Roman towns present enticing targets for geophysical survey. Their gridded streets and masonry buildings respond to a range of survey techniques, and the results are highly visual. Improved rapid survey techniques involving multi-sensor arrays mean that large areas can be covered rapidly. It is also cheap, relative to other forms of archaeological investigation, making it attractive to those working at universities, where research budgets grow ever tighter. Little wonder then that the last two decades have seen an ever-increasing number of surveys on those town sites unencumbered by modern development. In the UK, Wroxeter, Silchester, Caistor-by-Norwich, and Verulamium have all seen large-scale geophysical investigation, while elsewhere in the Roman Empire major surveys have been carried out at Carnuntum (Austria), Ammaia (Portugal), Falerii Novii (Italy), and many other sites.Footnote 1

Now we can add Aldborough (Isurium Brigantum) in North Yorkshire, UK, to this number. The Aldborough project began in 2008 and encompassed large-scale geophysics alongside field survey and some limited excavation. The first result is this attractive volume by Rose Ferraby and Martin Millett. Its 187 pages are divided into four chapters plus lengthy appendices cataloguing all the earlier interventions at the site.

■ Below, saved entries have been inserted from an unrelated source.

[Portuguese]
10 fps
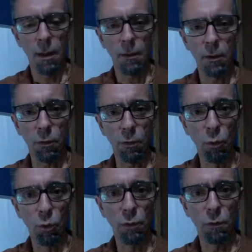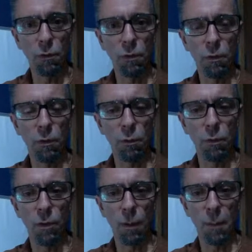de cursos e
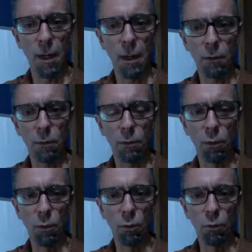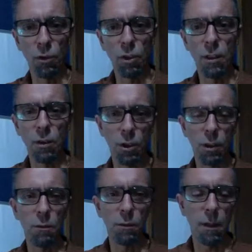estudos abertos ou
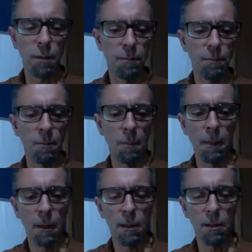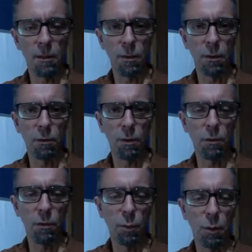dirigidos, né, que estão sendo
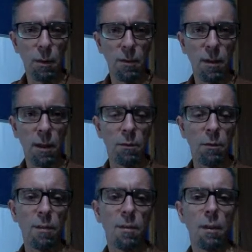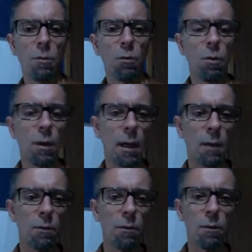disponibilizados, eles serão
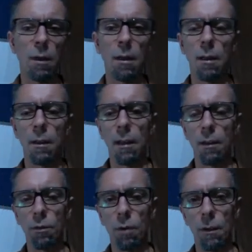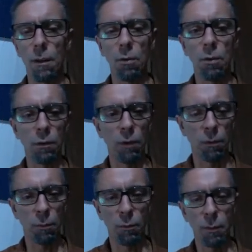colocados na escola de yogas. Nós
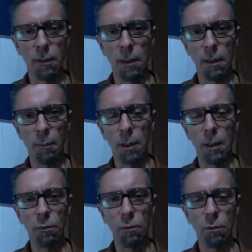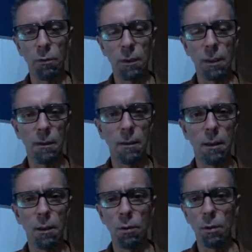vamos manter apenas o Tantra
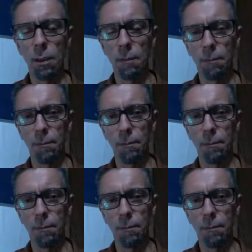Yoga,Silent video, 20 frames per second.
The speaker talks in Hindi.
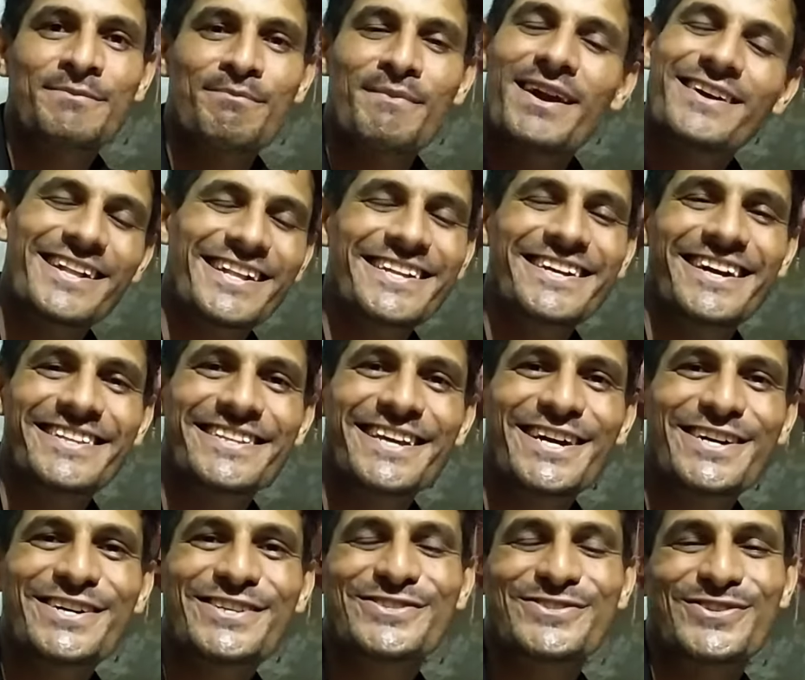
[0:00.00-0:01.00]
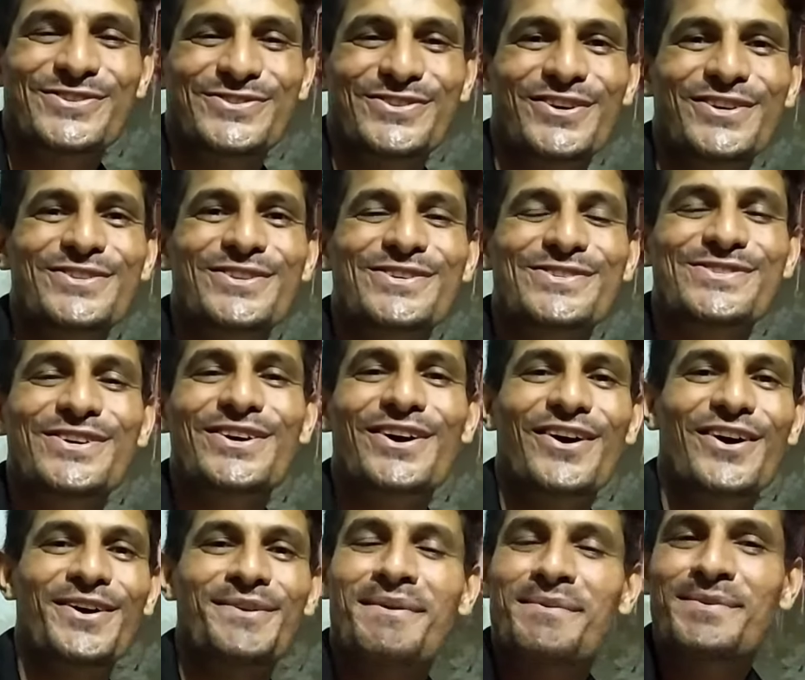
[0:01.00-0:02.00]
बैग रेडी कर दिया है सॉरी दोस्तों
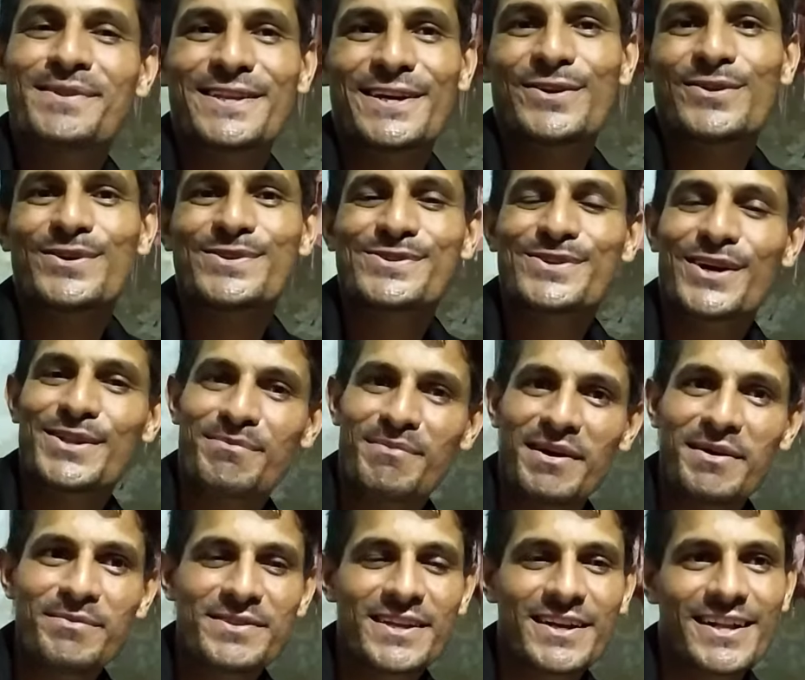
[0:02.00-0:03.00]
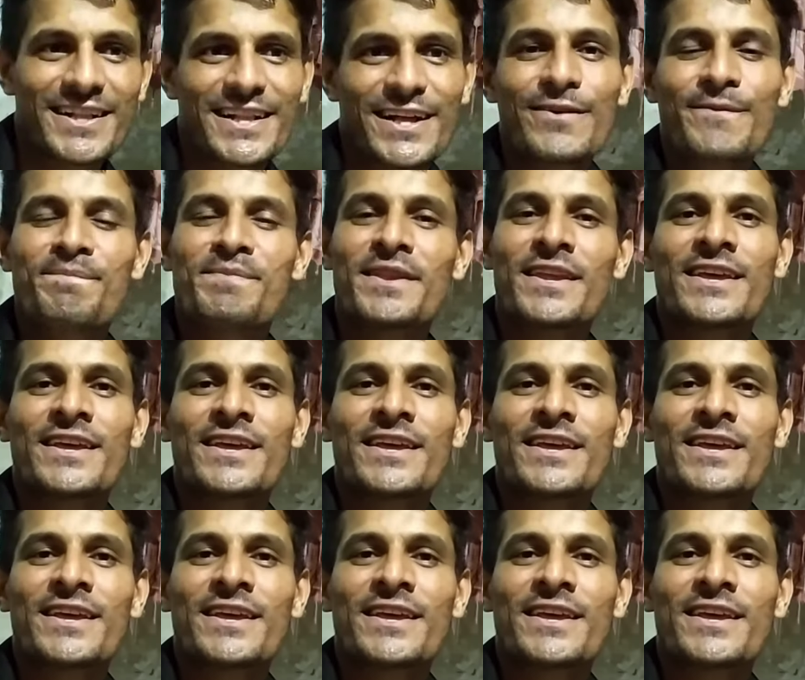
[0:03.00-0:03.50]
और मैं भी तैयार हो चुका मैं भी निकल रहा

The volume opens with a brief discussion of the historical context of the site. Isurium Brigantum was the civitas capital of the Brigantes, chiefly famous as the people of Cartimandua, who favored and was supported by Rome in the turbulent decades following the conquest of Britain, before her eventual overthrow in 69 CE. The region was eventually annexed by Rome in 71 CE. The focal point of Cartimandua's territory was apparently the well-explored site of Stanwick, which received high-status goods from the Roman world from the end of the 1st c. BCE. Stanwick, however, was passed over as the site of the capital of the civitas of the Brigantes in favor of Aldborough 50 km to the south. This has in the past led to the assumption of a military origin for Aldborough, an interpretation that persisted throughout the 20th c. The name Isurium is noted by Ptolemy and in the Antonine Itinerary, but also appears in two of the Vindolanda tablets, both referring to it as a settlement along Dere Street involved in the movement of goods to the frontier.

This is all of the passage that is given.